Call me boring, but I’d trade any of these (except for the safety features for my kids of course) for a car that won’t break down. But annoyingly, this isn’t possible; and instead I get drawn into discussions of warranty periods and break-down cover – both eventualities I don’t want to have to deal with or think about. The whole point of changing the car is that I don’t have to worry about the warning lights coming on or the tell-tale ironically-cheerful “ding” noise that my current car makes when it’s getting sick! But, so far, no-one has been able to tell me that their car won’t break down – in the end you pay your money and roll the dice.

I could easily turn this into a fairly morbid analogy of Christianity as a warranty for when our lives eventually run out of miles, (which would be fine as far as it goes,) but actually, have you ever noticed that God does something that a used-car salesman can never do? God doesn’t just talk in terms of warranty and break-down cover, but in terms of eternal satisfaction.

There’s a story in the Bible where Jesus chats to a woman at a well who is used to the onerous task of drawing water only for it to run out each day.
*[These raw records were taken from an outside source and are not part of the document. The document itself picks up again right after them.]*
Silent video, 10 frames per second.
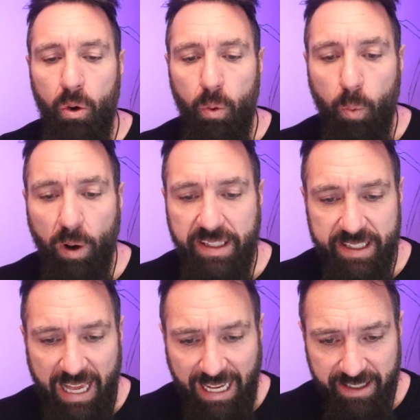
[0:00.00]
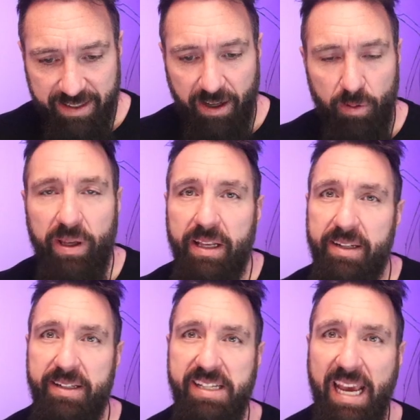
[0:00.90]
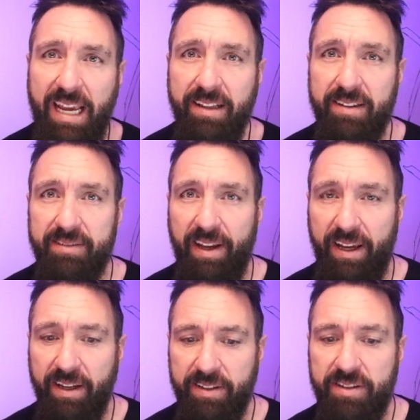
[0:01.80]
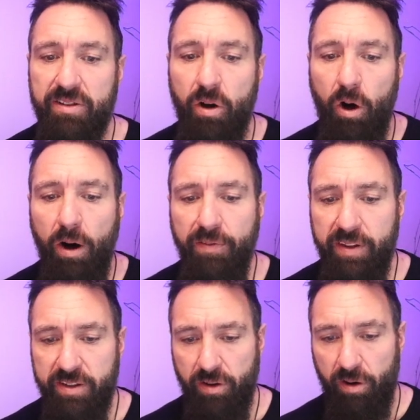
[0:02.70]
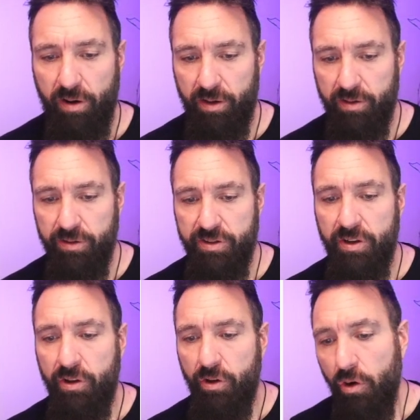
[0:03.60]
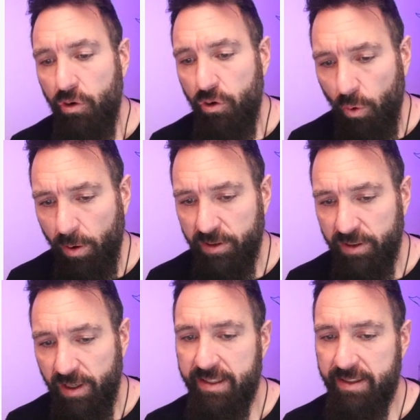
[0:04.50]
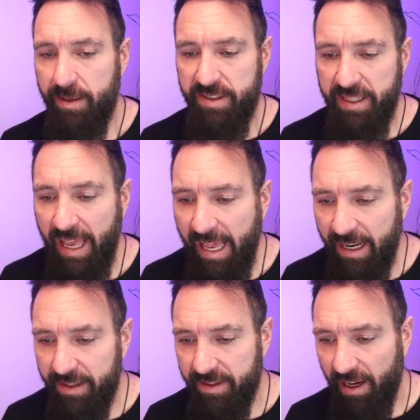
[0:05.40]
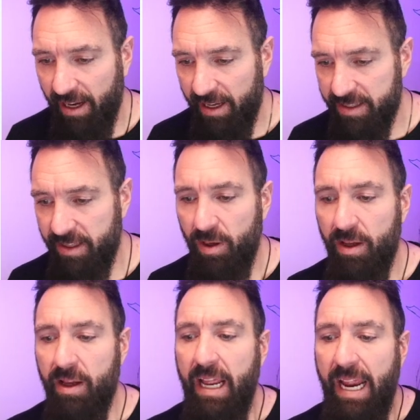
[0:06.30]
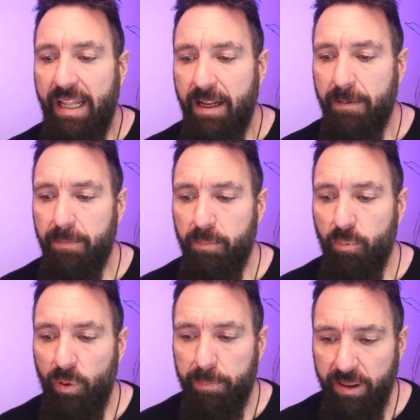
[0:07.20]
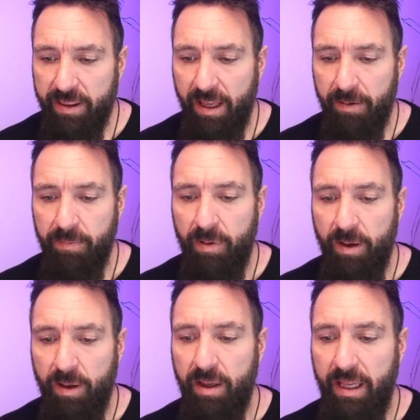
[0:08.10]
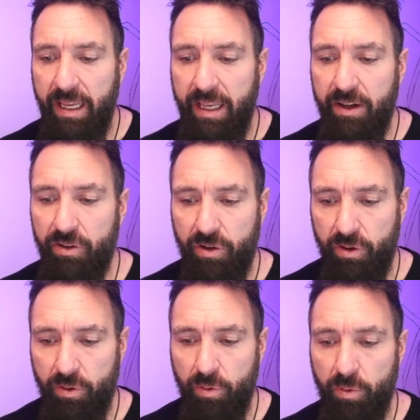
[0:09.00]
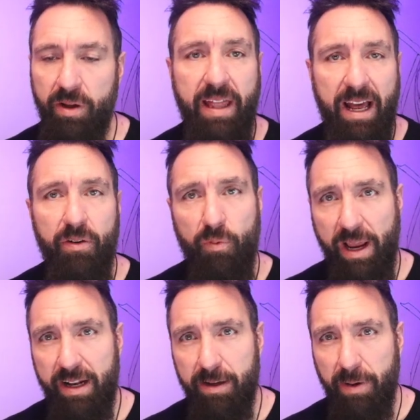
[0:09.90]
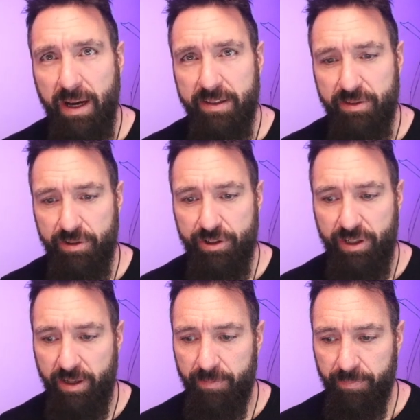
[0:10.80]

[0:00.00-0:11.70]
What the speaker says: Once that's done, we can take the links of these articles, normalize them, sanitize them, and then we put them into that randomizer sheet,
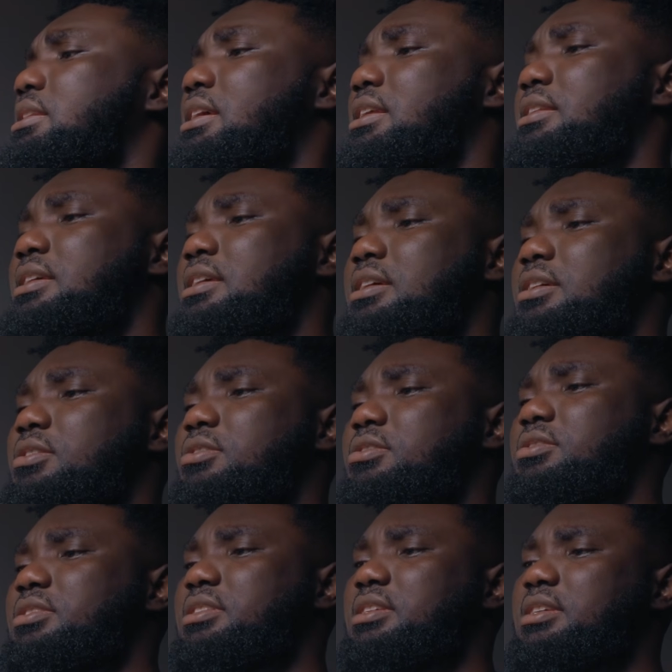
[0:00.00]
Then
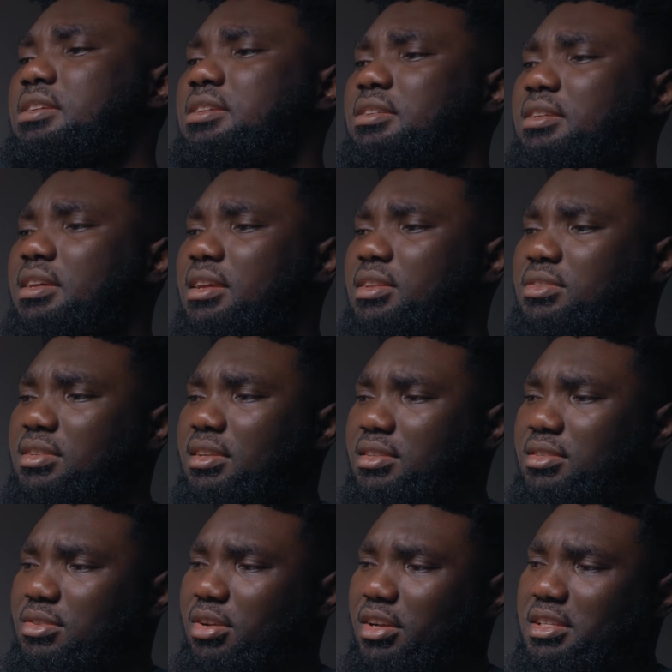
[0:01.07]
see,
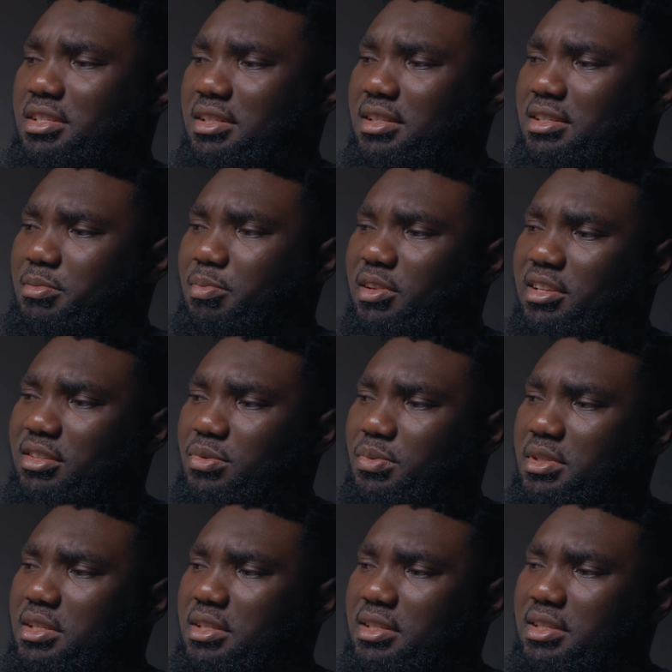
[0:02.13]
it's touching this place,
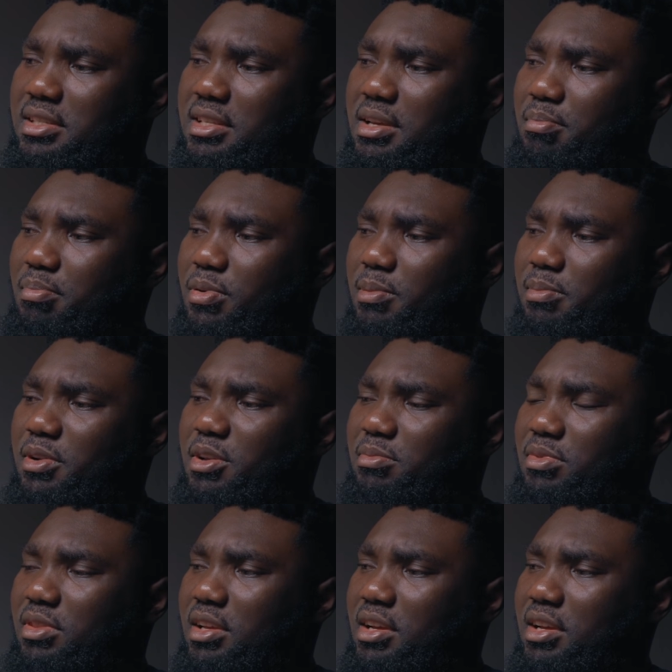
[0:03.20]
which is the same problem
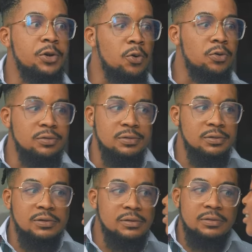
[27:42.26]
you know.
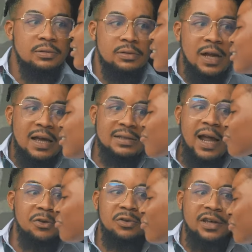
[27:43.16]
That
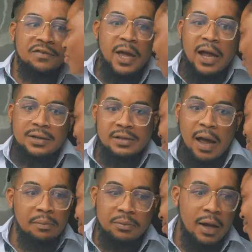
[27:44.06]
style you gave me,
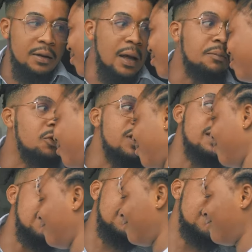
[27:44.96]
I'm not
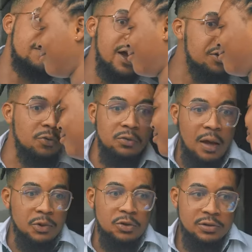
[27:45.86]
yet satisfied, you know.
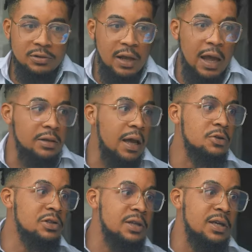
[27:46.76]
I
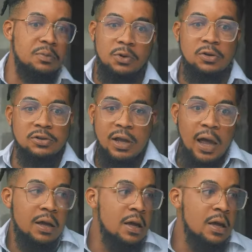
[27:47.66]
just came because I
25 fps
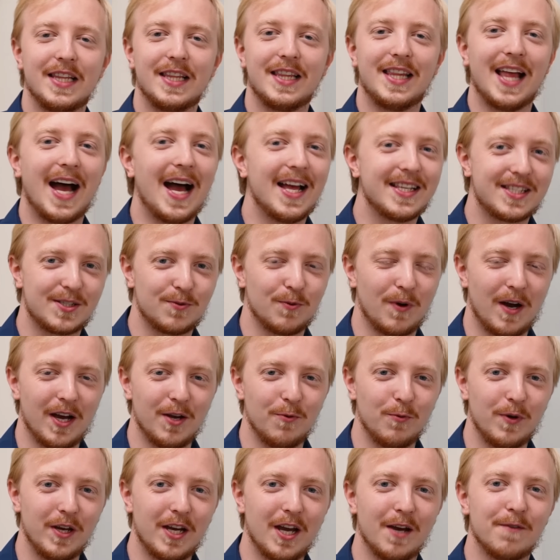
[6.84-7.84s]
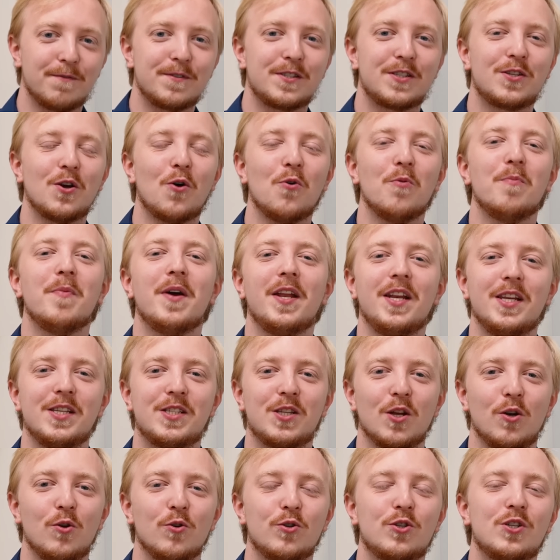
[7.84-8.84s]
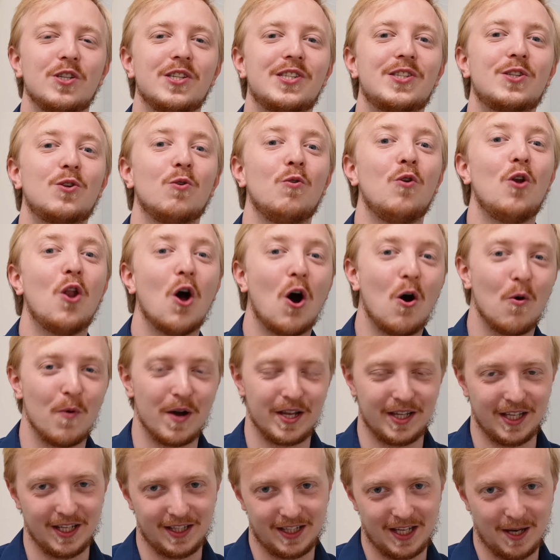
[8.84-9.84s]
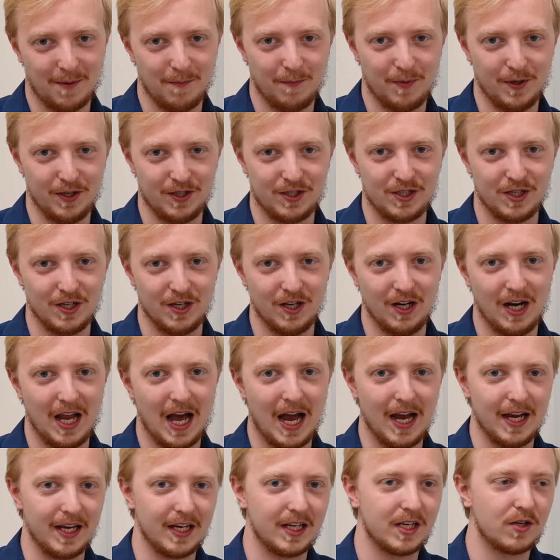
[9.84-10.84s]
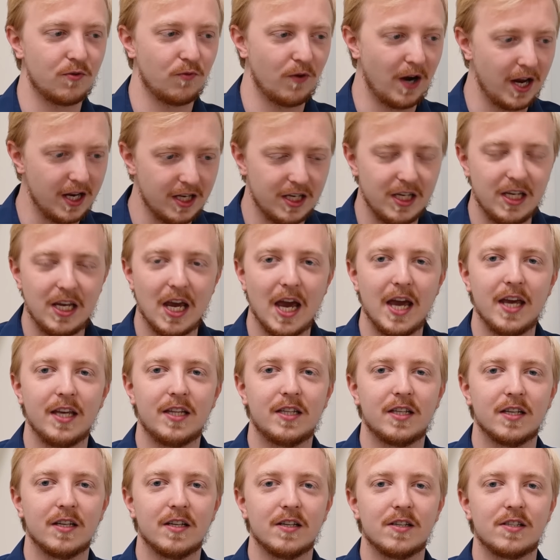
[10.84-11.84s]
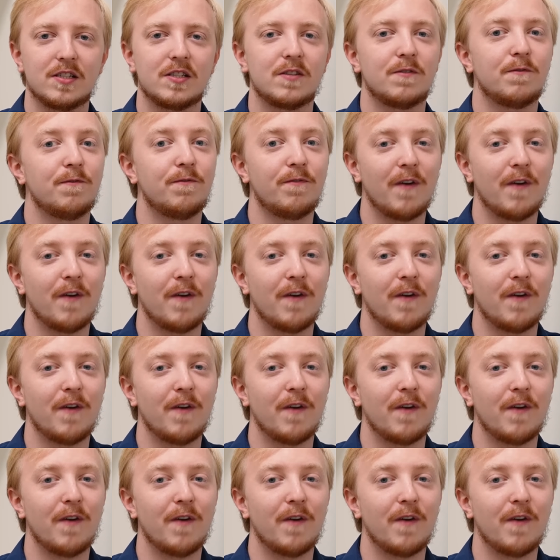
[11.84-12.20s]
That's why we have so many solutions to lower the temperature, like radiators,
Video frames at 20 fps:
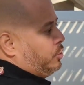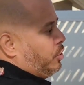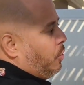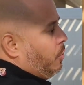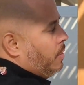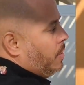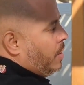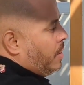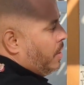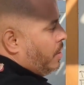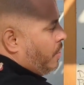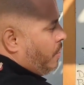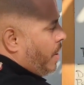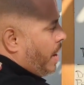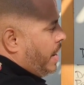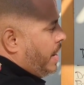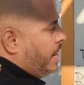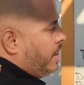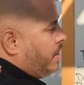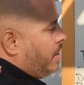So
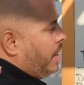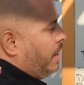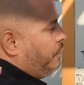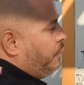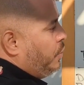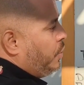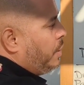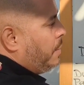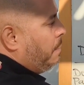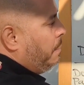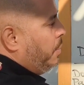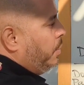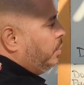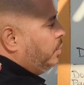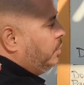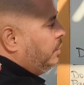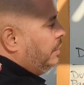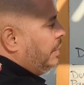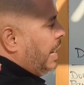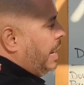right here, if you can
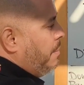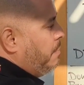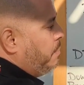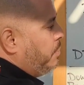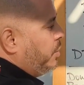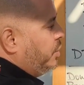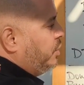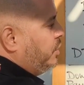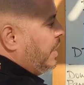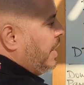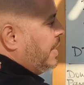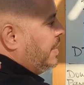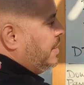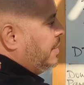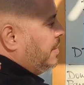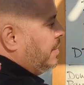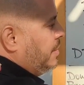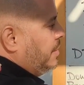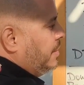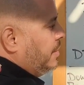put
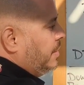10%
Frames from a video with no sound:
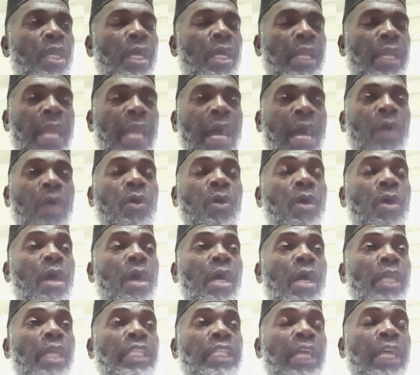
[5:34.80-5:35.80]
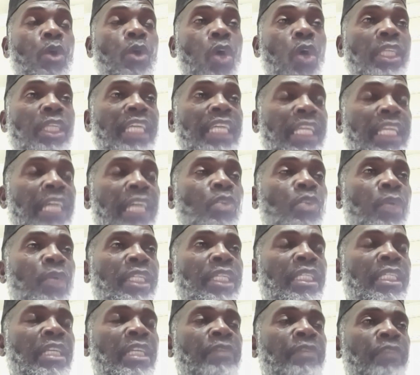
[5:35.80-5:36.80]
Now, the quota that we
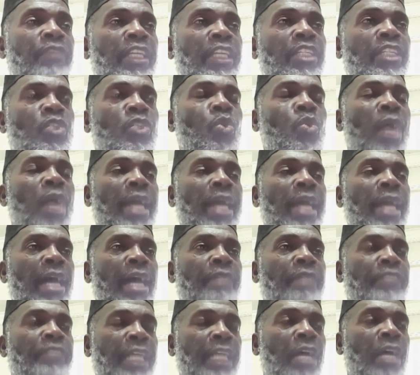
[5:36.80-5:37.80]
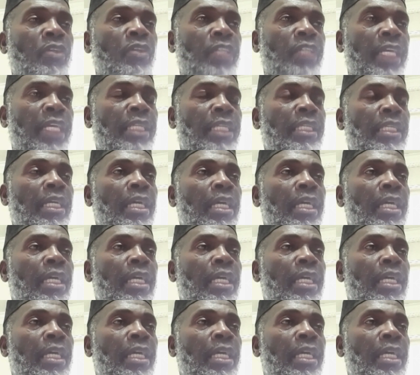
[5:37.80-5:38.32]
receive is 2,500.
She could make a bucket-load last as long as possible, but at some point it will spill or run dry – a bit like my car which will only last so long, eventually crashing, breaking down or just falling into rusty bits. To this woman, Jesus offers what he calls “living water” so that she would never run dry again.

Obviously, she, slightly confused, jumps at the chance; just like I’d buy a car which could never break down. Gone would be the days of a dry, arid life of perpetual work that literally flows through her fingers and is lost. Gone would be the years of hanging around at a hole in the ground peering downwards into the dark wishing things could be different. Jesus’s “living water” was offered, not as break-down cover for her life or a warranty against bad things happening. Instead, it is offered to everyone as the essence of meaningful existence, welling up to fuel the journey of life itself.